Muhammad Nur, Sejarawan Universitas Andalas dalam materinya yang berjudul “Peran Sungai dan Laut dalam Sejarah Peradaban Rempah Dunia Melayu” mengatakan, bagai gula yang dicari semut, rempah merupakan satu-satunya primadona perdagangan pada masa kuno di dunia Melayu. Sejak abad ke-7 sampai abad ke-18 pusat-pusat perdagangan rempah di dunia Melayu memiliki bandar-bandar dagang yang besar, baik sebagai pelabuhan laut maupun bantaran sungai. Bandar tersebut sering dikunjungi oleh kapal-kapal dari berbagai daerah yang cukup jauh, misalnya Cina, Gujarat, India, Persia, Arab, Roma, dan Mediterania.

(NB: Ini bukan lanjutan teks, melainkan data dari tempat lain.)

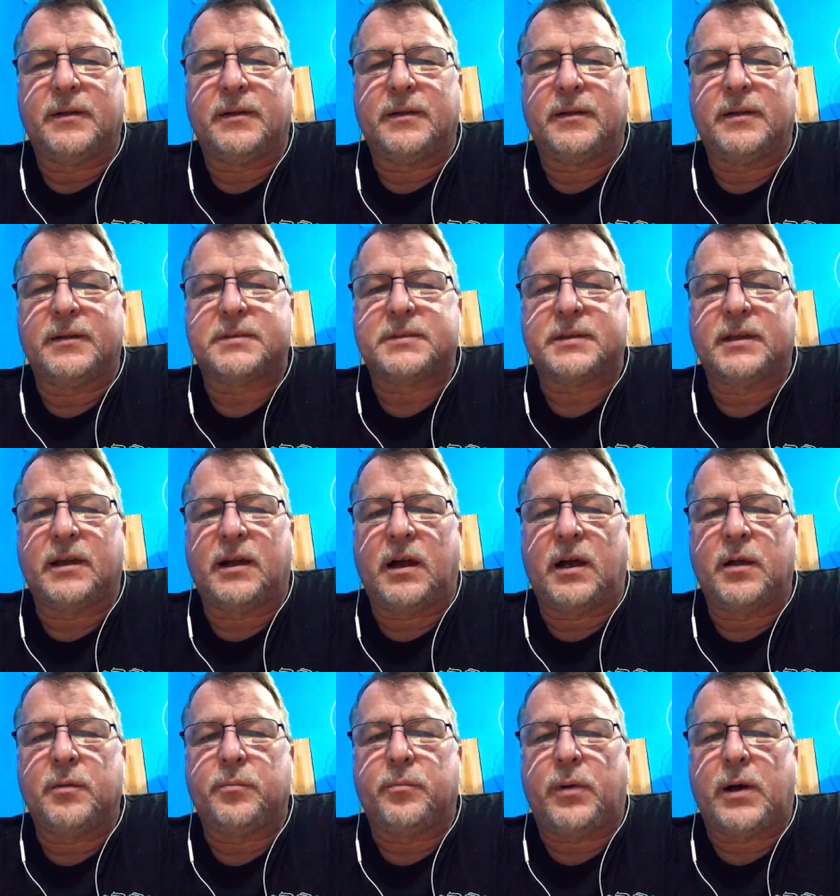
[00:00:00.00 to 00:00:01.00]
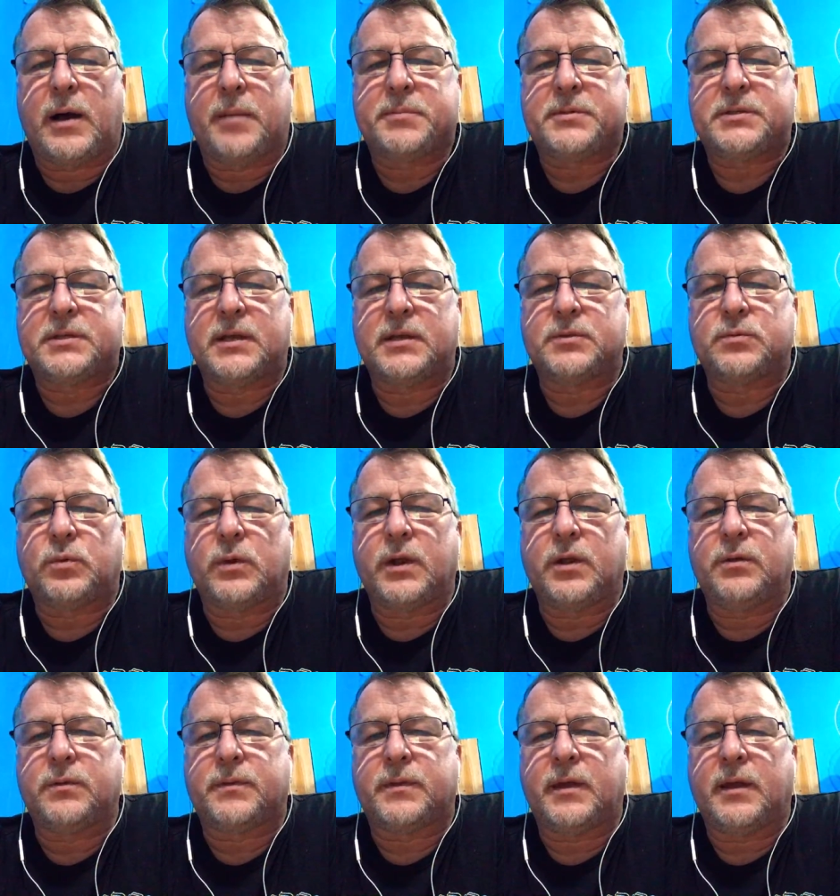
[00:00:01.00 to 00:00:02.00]
Let's see. Hard Bop says, what do
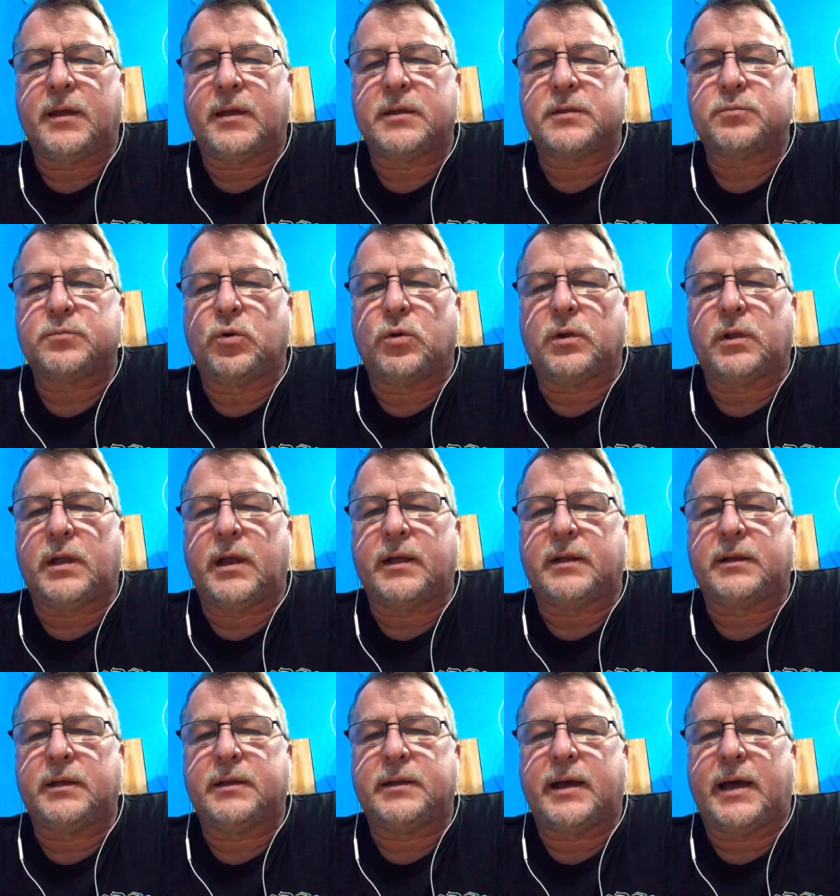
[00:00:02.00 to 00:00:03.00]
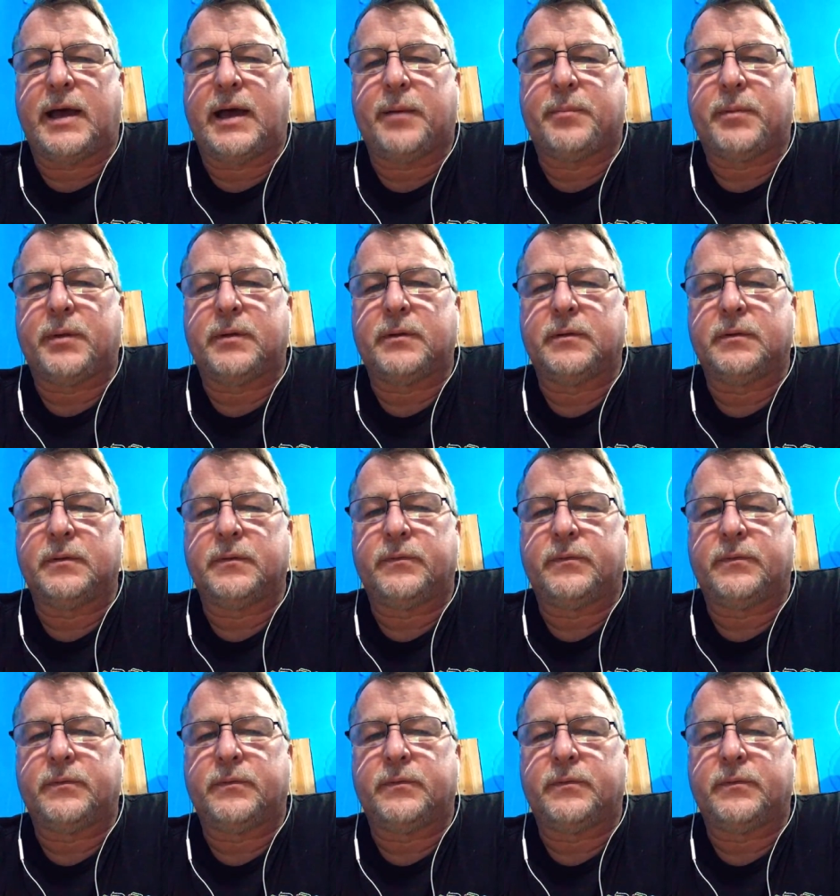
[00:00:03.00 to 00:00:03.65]
you think is more likely to happen?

Ia menjelaskan faktor-faktor penyebab negeri Melayu menjadi pusat pelayaran dan perdagangan rempah adalah karena di sekitar pantai timur dan pantai barat Sumatra tumbuh berbagai tanaman rempah yang dibutuhkan oleh orang Eropa, Mediterania, Persia, Mesir, dll. “Perdagangan rempah di dunia Melayu, sekaligus menyebabkan terjadinya komunikasi budaya antara Nusantara dan India, Cina, dan bangsa lainnya di bagian barat,” ujarnya.
Sementara itu, Prof. Xu Liping dalam materi “The Spice Trade of China-Indonesia and Its Impact” mengatakan, perdagangan rempah-rempah antara Cina dan Indonesia berlangsung selama ribuan tahun dari Dinasti Han dan Tang ke Dinasti Qing. Sebelum kedatangan penjajah Barat, Tiongkok kuno dan Indonesia selalu memelihara hubungan persahabatan yang mendorong perkembangan perdagangan rempah-rempah antara Tiongkok dan Indonesia sehingga memberikan pengaruh besar pada kehidupan sosial Tiongkok,” sebutnya.
Dalam seminar ini diisi juga oleh pemateri lainnya yaitu Prof. Amarjiva Lochan yang membawa materi bertajuk “Malays’ Spice Commodities Trade in Nusantara’s Spice Routes” dan Dr. Pinky Saptandari dari Universitas Airlangga, menyampaikan materi “Rempah untuk Kesehatan dalam Budaya Melayu” .
Diskusi dalam seminar ini juga membawa pesertanya pada pembicaraan tentang Jalur Rempah dan peluangnya bagi masa depan. Apa yang membuat orang di masa silam saling berhubungan? Melalui Jalur Rempah bisa melihat bukan hanya perdagangan rempah saja, tetapi ada pertukaran pengetahuan di sana, ada pula interaksi kultural yang terjadi sehingga membentuk satu jaringan yang sangat kuat masa itu. “Kemampuan seperti ini tentu menjadi modal bagi kita hari ini melihat bagaimana di masa lalu orang sudah mampu untuk membanun hubungan yang kat satu sama lain, sekarang dengan kemudahan teknologi, transportasi, komunikasi, dst. Harusnya justru semakin kuat,” jelas Hilmar Farid lagi.